▶ _WHAT NEEDS TO BE DONE_
Everything from the line with "(1.00 s to 2.00 s)" down to the line with "Lip reading: And" below must be printed exactly, those two lines included. Exclude pictures.
[[ INPUT DATA, beginning ]]
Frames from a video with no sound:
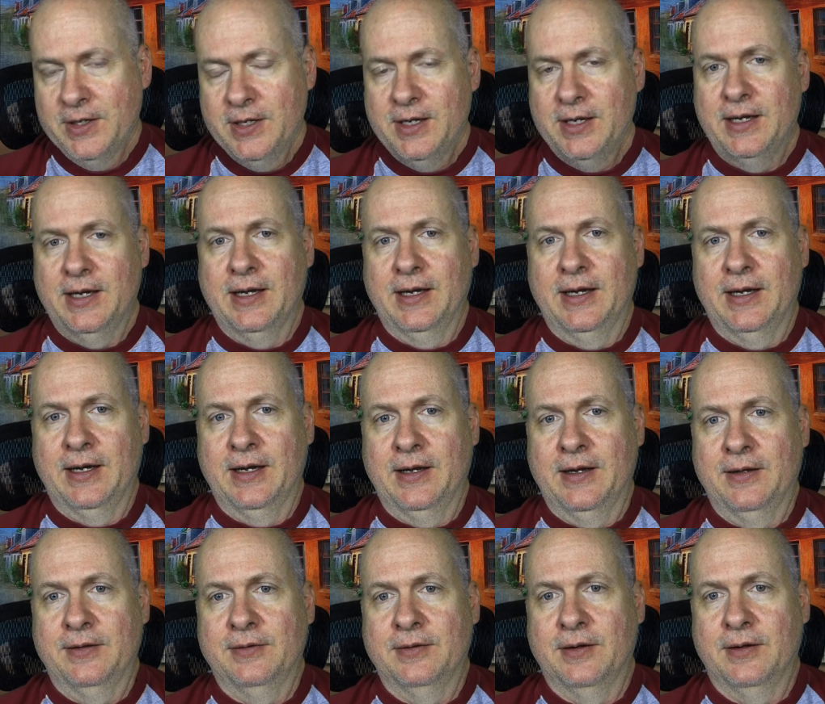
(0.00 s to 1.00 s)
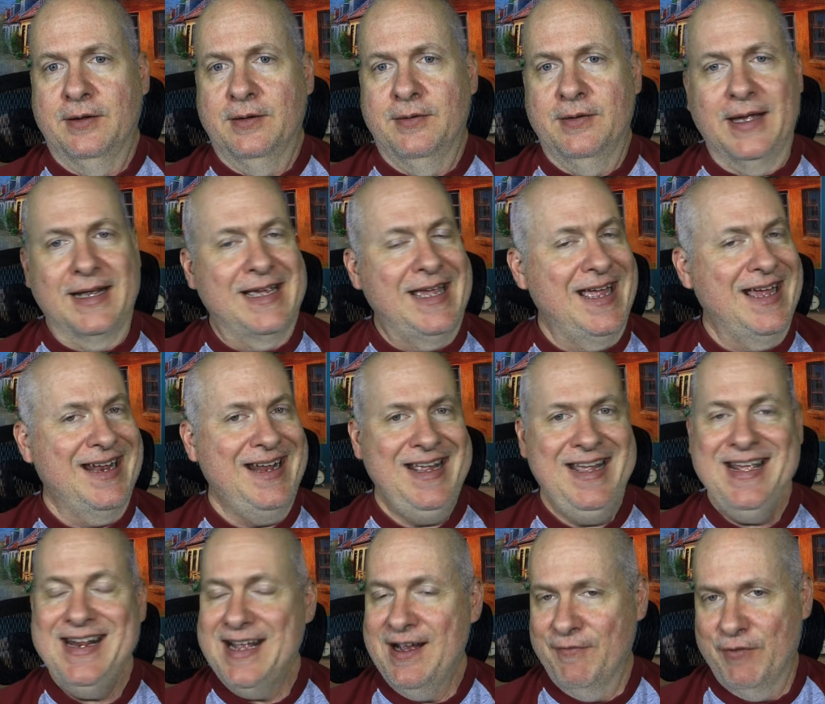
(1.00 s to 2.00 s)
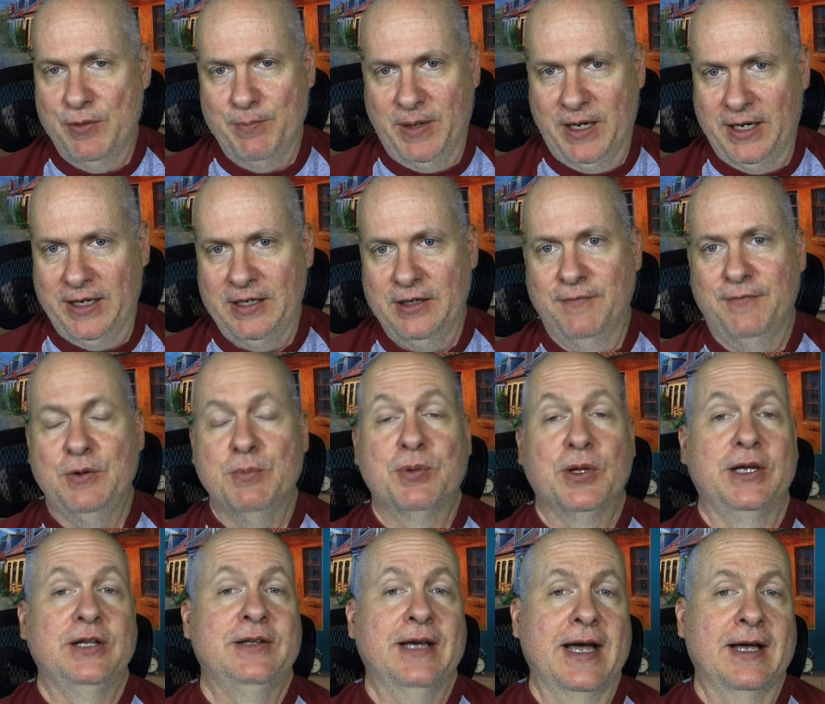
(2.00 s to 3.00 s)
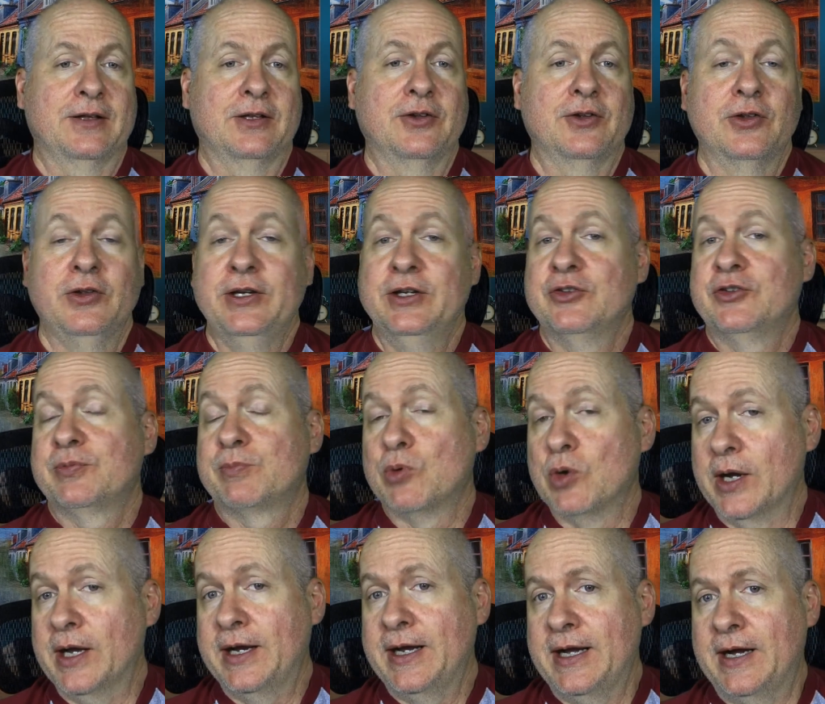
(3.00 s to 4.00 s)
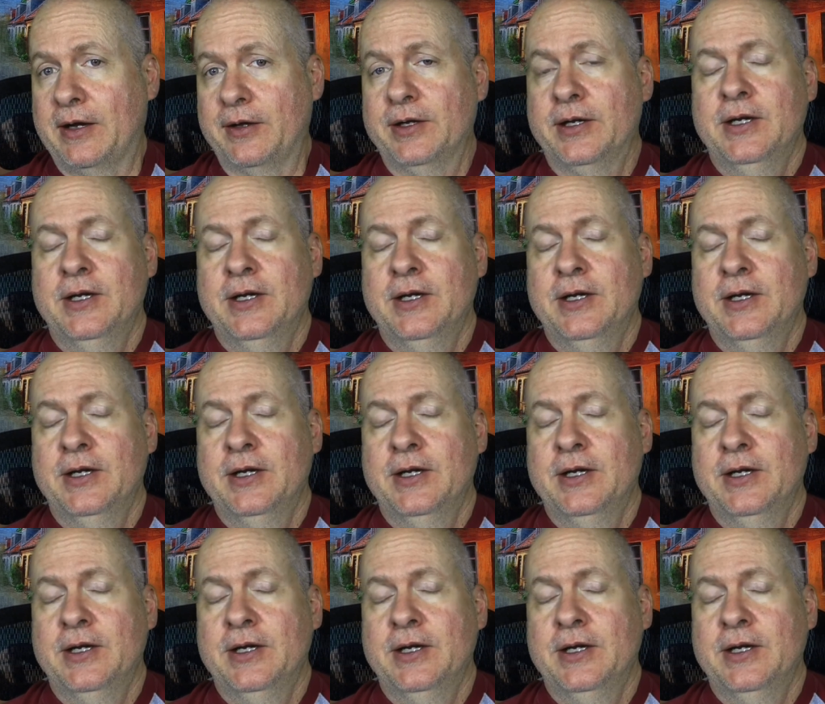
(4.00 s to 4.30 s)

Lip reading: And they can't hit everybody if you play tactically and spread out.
[[ INPUT DATA, end ]]
[[ INPUT DATA, beginning ]]
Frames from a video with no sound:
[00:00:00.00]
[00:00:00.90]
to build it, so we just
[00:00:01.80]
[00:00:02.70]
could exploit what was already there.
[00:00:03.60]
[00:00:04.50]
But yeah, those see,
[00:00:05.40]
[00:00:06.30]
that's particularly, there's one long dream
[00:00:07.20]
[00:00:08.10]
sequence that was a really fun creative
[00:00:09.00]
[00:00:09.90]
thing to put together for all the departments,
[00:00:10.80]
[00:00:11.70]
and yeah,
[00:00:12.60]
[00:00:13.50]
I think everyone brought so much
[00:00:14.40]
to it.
[[ INPUT DATA, end ]]
▶ _SOLVED PROBLEM_
(1.00 s to 2.00 s)
(2.00 s to 3.00 s)
(3.00 s to 4.00 s)
(4.00 s to 4.30 s)

Lip reading: And they can't hit everybody if you play tactically and spread out.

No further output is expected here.